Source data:
──────
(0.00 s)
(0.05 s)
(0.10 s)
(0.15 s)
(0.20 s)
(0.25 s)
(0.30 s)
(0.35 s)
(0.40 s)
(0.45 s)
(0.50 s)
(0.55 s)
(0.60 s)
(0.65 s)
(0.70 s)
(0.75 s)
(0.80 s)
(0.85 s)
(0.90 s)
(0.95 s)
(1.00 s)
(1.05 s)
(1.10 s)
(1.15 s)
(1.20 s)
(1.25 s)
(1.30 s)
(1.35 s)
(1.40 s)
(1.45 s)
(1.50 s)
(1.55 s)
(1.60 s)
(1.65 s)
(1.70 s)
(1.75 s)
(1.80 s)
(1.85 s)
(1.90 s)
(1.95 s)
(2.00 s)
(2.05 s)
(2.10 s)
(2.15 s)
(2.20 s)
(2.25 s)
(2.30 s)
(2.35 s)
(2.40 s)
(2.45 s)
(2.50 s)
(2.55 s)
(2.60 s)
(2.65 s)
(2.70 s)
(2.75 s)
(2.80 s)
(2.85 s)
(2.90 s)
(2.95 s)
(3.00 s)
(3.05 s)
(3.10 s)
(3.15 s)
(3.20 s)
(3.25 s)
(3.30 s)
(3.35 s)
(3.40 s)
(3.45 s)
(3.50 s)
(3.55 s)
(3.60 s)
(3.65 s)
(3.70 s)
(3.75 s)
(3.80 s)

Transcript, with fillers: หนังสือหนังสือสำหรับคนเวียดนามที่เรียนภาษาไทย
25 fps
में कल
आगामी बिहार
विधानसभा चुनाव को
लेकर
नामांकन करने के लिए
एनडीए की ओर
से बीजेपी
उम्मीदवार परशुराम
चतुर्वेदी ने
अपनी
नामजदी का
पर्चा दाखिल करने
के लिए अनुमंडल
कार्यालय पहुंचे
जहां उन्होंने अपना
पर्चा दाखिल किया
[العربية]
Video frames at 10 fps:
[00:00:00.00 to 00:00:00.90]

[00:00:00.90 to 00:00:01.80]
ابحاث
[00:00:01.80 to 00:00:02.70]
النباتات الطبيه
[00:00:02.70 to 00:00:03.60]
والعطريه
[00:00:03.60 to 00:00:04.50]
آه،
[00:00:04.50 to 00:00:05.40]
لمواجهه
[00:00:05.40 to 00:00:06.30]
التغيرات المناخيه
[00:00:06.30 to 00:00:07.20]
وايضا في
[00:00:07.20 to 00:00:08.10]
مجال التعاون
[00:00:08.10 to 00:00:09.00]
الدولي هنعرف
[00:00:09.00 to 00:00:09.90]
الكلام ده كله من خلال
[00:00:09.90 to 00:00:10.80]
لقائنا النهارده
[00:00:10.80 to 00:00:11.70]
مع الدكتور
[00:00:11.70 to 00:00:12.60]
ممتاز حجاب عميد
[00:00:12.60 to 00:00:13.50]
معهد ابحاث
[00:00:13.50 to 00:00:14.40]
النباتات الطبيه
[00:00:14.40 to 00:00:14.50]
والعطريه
──────
- **About this exercise**
Print all of the entries exactly, leaving nothing out.

- **Expected answer**
(0.00 s)
(0.05 s)
(0.10 s)
(0.15 s)
(0.20 s)
(0.25 s)
(0.30 s)
(0.35 s)
(0.40 s)
(0.45 s)
(0.50 s)
(0.55 s)
(0.60 s)
(0.65 s)
(0.70 s)
(0.75 s)
(0.80 s)
(0.85 s)
(0.90 s)
(0.95 s)
(1.00 s)
(1.05 s)
(1.10 s)
(1.15 s)
(1.20 s)
(1.25 s)
(1.30 s)
(1.35 s)
(1.40 s)
(1.45 s)
(1.50 s)
(1.55 s)
(1.60 s)
(1.65 s)
(1.70 s)
(1.75 s)
(1.80 s)
(1.85 s)
(1.90 s)
(1.95 s)
(2.00 s)
(2.05 s)
(2.10 s)
(2.15 s)
(2.20 s)
(2.25 s)
(2.30 s)
(2.35 s)
(2.40 s)
(2.45 s)
(2.50 s)
(2.55 s)
(2.60 s)
(2.65 s)
(2.70 s)
(2.75 s)
(2.80 s)
(2.85 s)
(2.90 s)
(2.95 s)
(3.00 s)
(3.05 s)
(3.10 s)
(3.15 s)
(3.20 s)
(3.25 s)
(3.30 s)
(3.35 s)
(3.40 s)
(3.45 s)
(3.50 s)
(3.55 s)
(3.60 s)
(3.65 s)
(3.70 s)
(3.75 s)
(3.80 s)

Transcript, with fillers: หนังสือหนังสือสำหรับคนเวียดนามที่เรียนภาษาไทย
25 fps
में कल
आगामी बिहार
विधानसभा चुनाव को
लेकर
नामांकन करने के लिए
एनडीए की ओर
से बीजेपी
उम्मीदवार परशुराम
चतुर्वेदी ने
अपनी
नामजदी का
पर्चा दाखिल करने
के लिए अनुमंडल
कार्यालय पहुंचे
जहां उन्होंने अपना
पर्चा दाखिल किया
[العربية]
Video frames at 10 fps:
[00:00:00.00 to 00:00:00.90]

[00:00:00.90 to 00:00:01.80]
ابحاث
[00:00:01.80 to 00:00:02.70]
النباتات الطبيه
[00:00:02.70 to 00:00:03.60]
والعطريه
[00:00:03.60 to 00:00:04.50]
آه،
[00:00:04.50 to 00:00:05.40]
لمواجهه
[00:00:05.40 to 00:00:06.30]
التغيرات المناخيه
[00:00:06.30 to 00:00:07.20]
وايضا في
[00:00:07.20 to 00:00:08.10]
مجال التعاون
[00:00:08.10 to 00:00:09.00]
الدولي هنعرف
[00:00:09.00 to 00:00:09.90]
الكلام ده كله من خلال
[00:00:09.90 to 00:00:10.80]
لقائنا النهارده
[00:00:10.80 to 00:00:11.70]
مع الدكتور
[00:00:11.70 to 00:00:12.60]
ممتاز حجاب عميد
[00:00:12.60 to 00:00:13.50]
معهد ابحاث
[00:00:13.50 to 00:00:14.40]
النباتات الطبيه
[00:00:14.40 to 00:00:14.50]
والعطريه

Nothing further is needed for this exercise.